- **Instructions for the task**
Write every entry out again with no changes, and leave the images behind.

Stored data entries
###

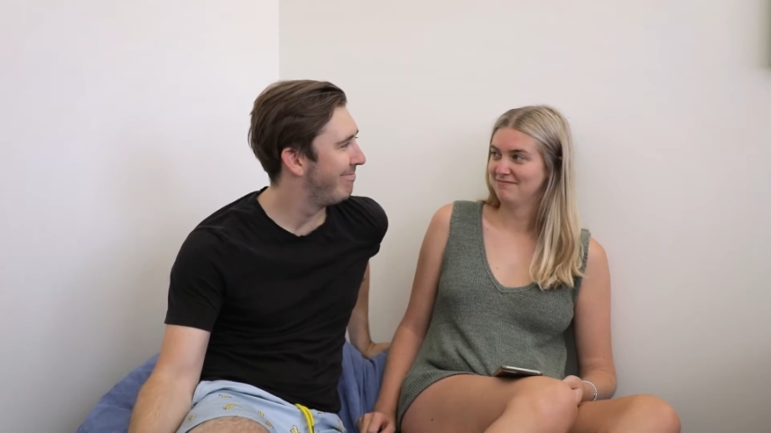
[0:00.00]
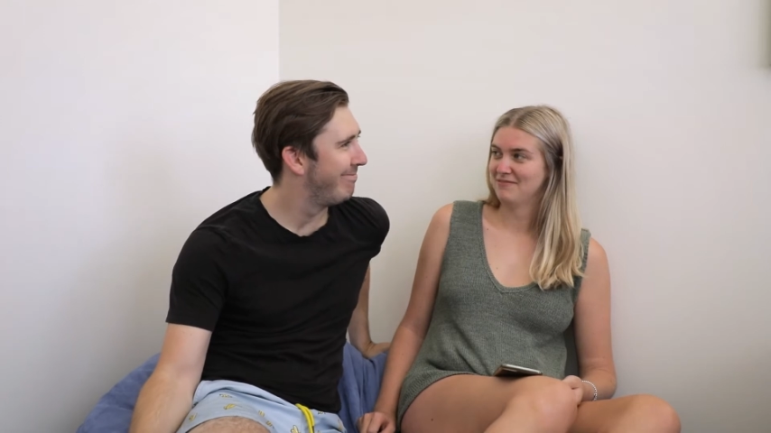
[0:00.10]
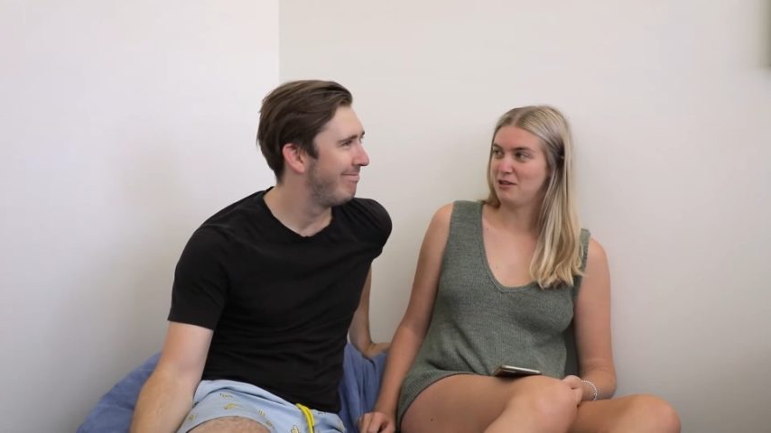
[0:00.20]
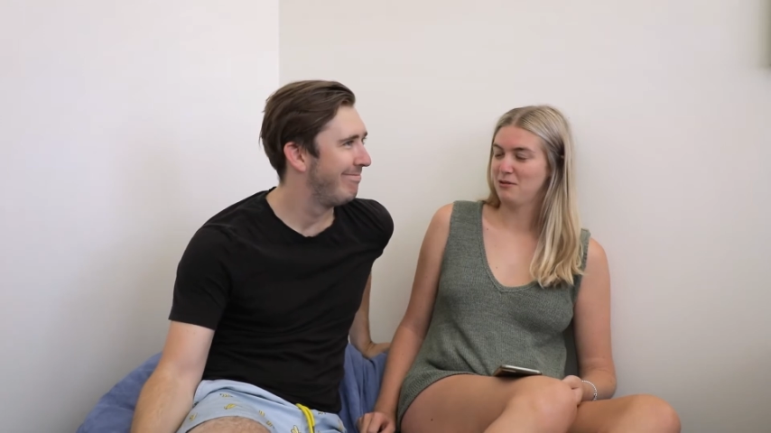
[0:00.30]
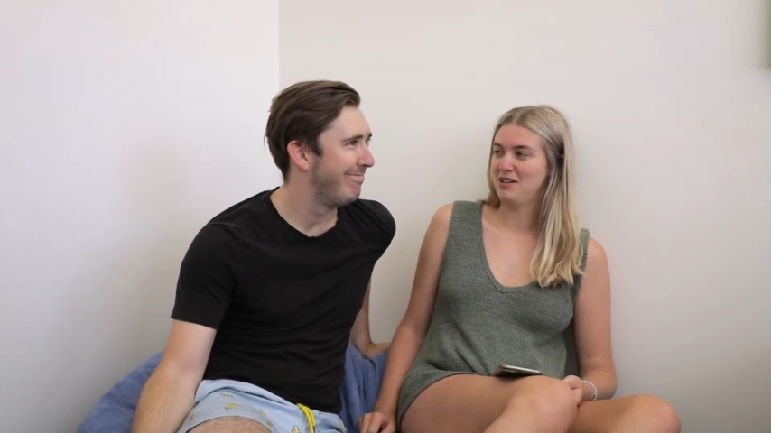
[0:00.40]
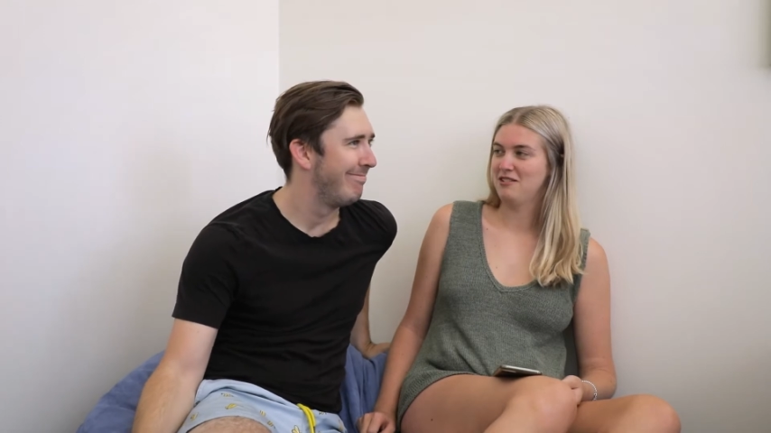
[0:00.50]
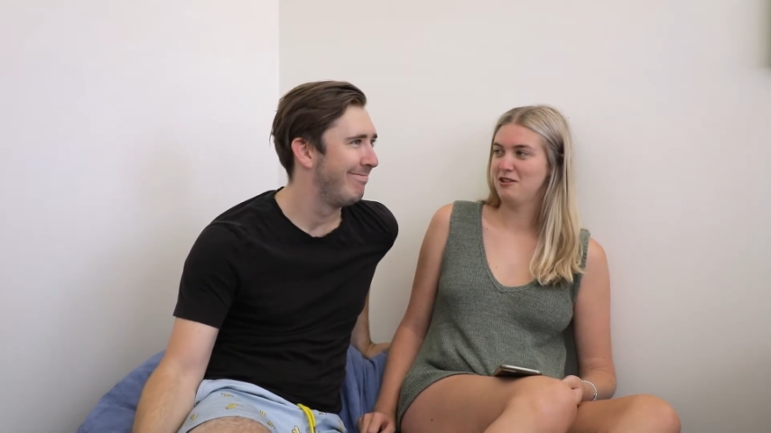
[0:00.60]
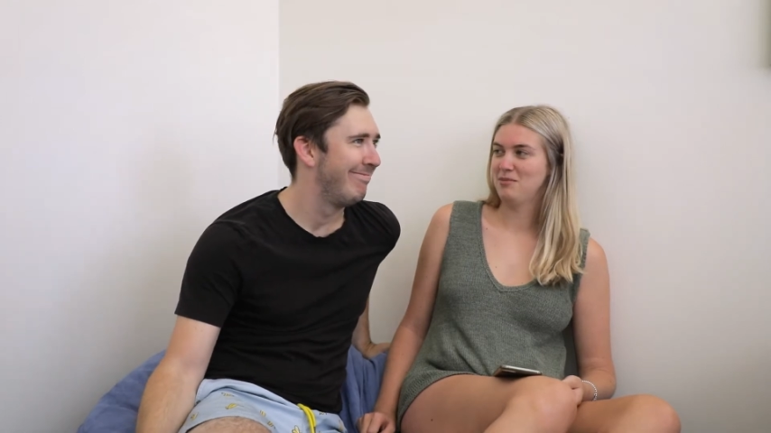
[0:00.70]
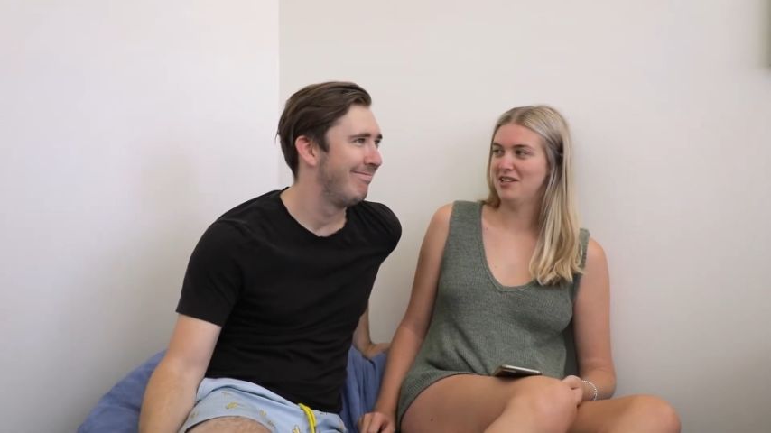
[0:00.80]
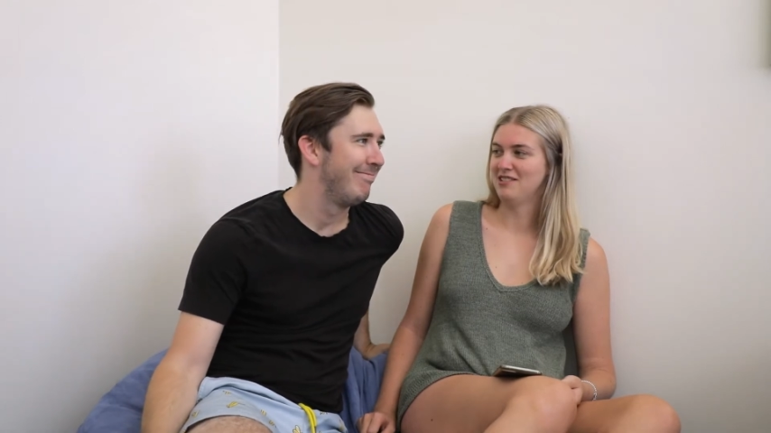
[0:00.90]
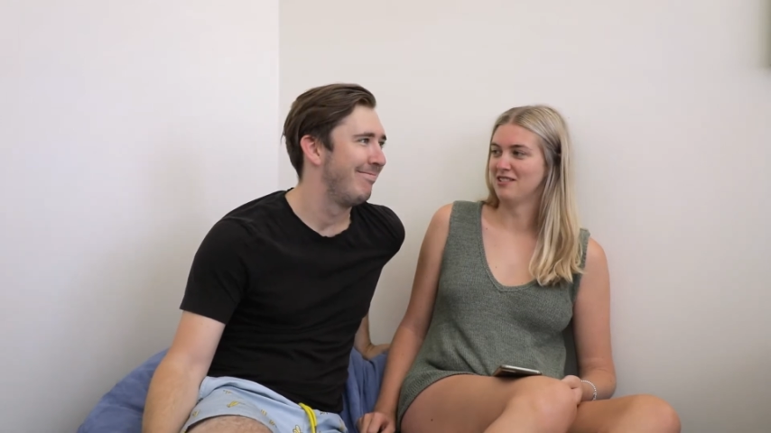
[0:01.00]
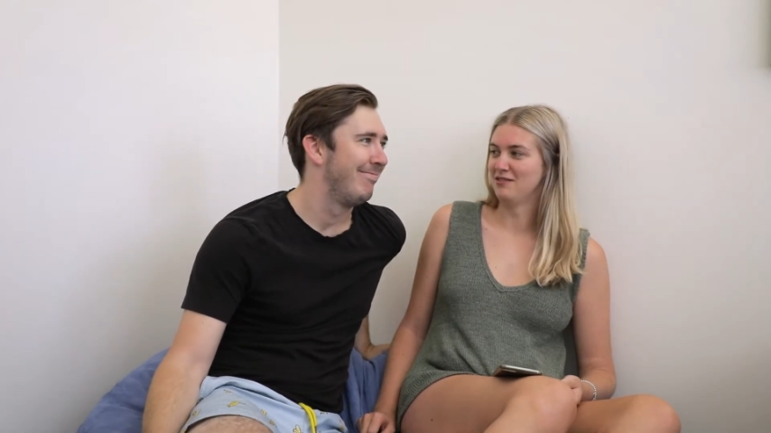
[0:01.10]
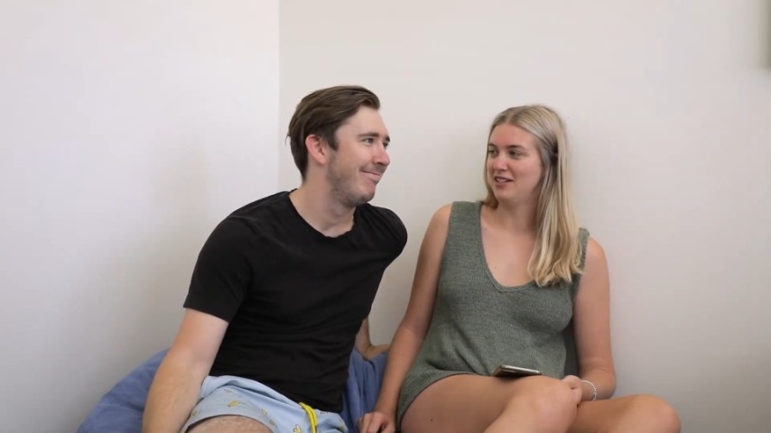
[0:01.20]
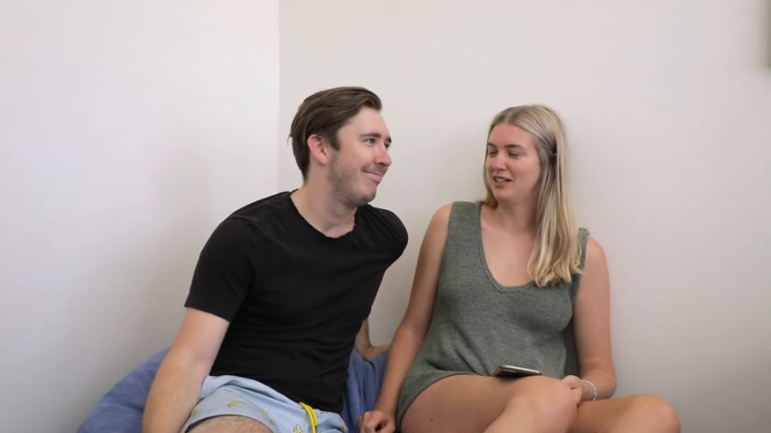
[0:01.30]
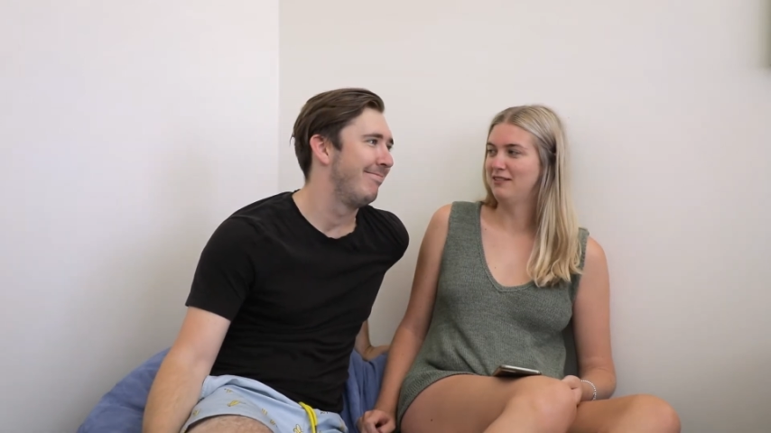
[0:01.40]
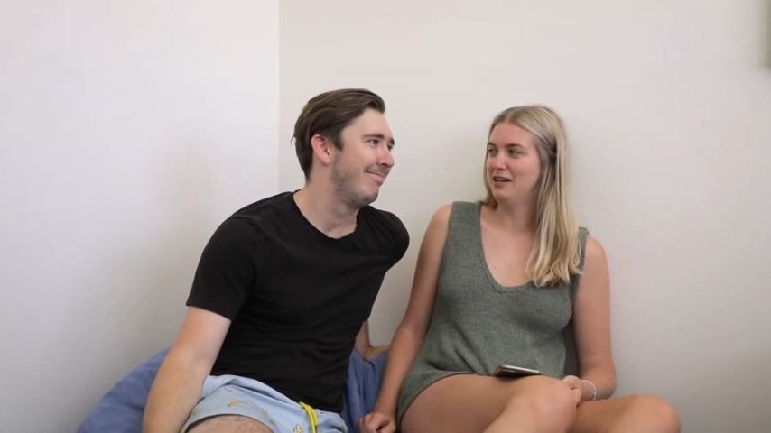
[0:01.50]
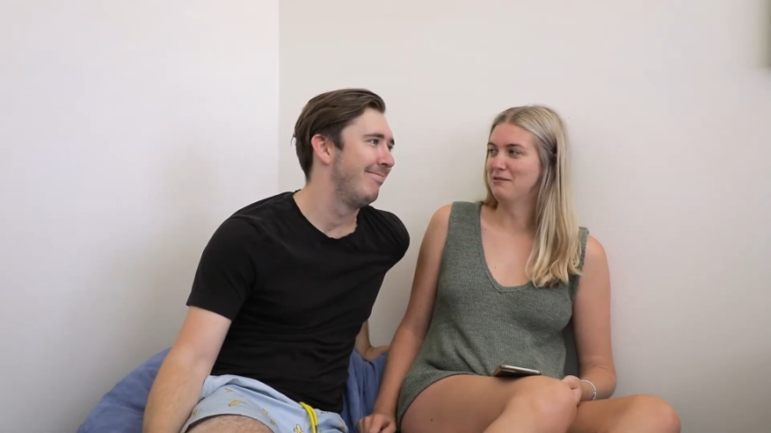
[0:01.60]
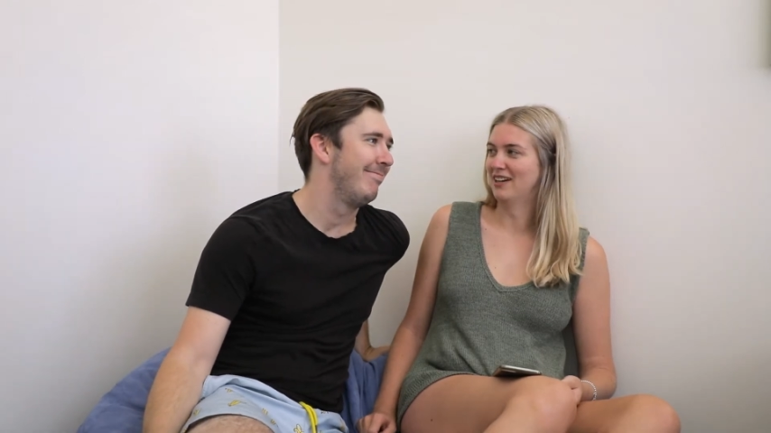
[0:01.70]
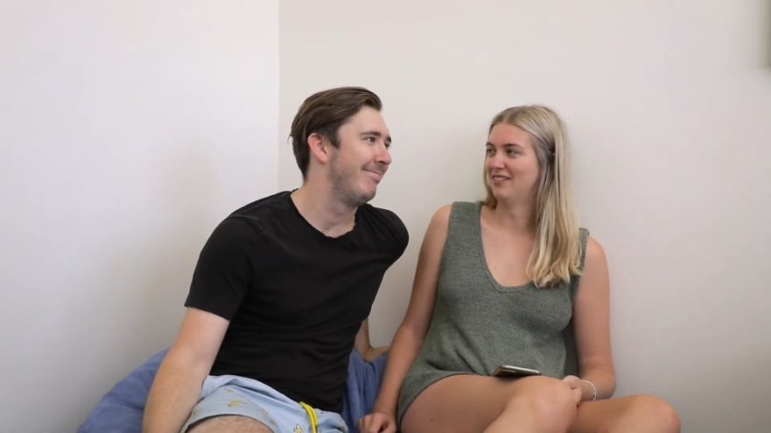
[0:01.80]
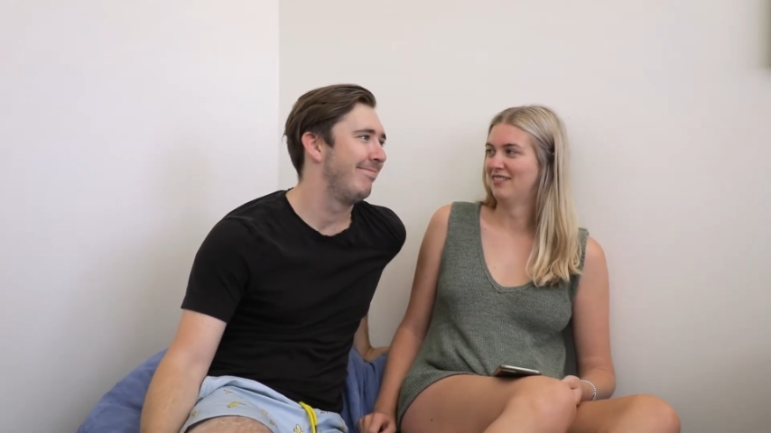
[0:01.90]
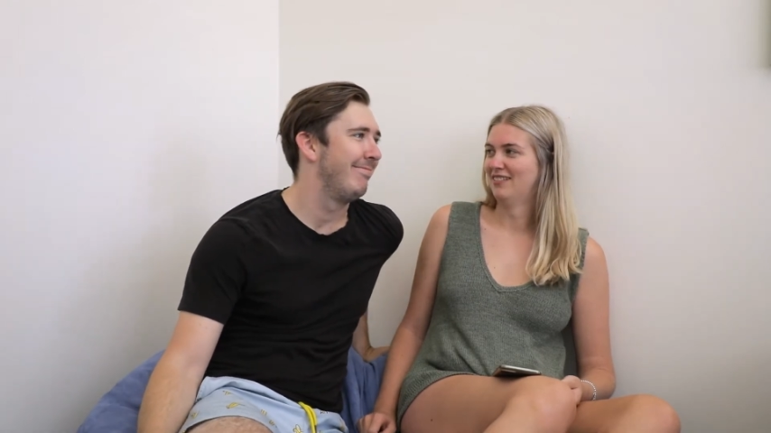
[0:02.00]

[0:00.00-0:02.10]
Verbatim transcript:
Speaker 1: Those would be your two places. You could live anywhere.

###

- **Answer box**
[0:00.00]
[0:00.10]
[0:00.20]
[0:00.30]
[0:00.40]
[0:00.50]
[0:00.60]
[0:00.70]
[0:00.80]
[0:00.90]
[0:01.00]
[0:01.10]
[0:01.20]
[0:01.30]
[0:01.40]
[0:01.50]
[0:01.60]
[0:01.70]
[0:01.80]
[0:01.90]
[0:02.00]

[0:00.00-0:02.10]
Verbatim transcript:
Speaker 1: Those would be your two places. You could live anywhere.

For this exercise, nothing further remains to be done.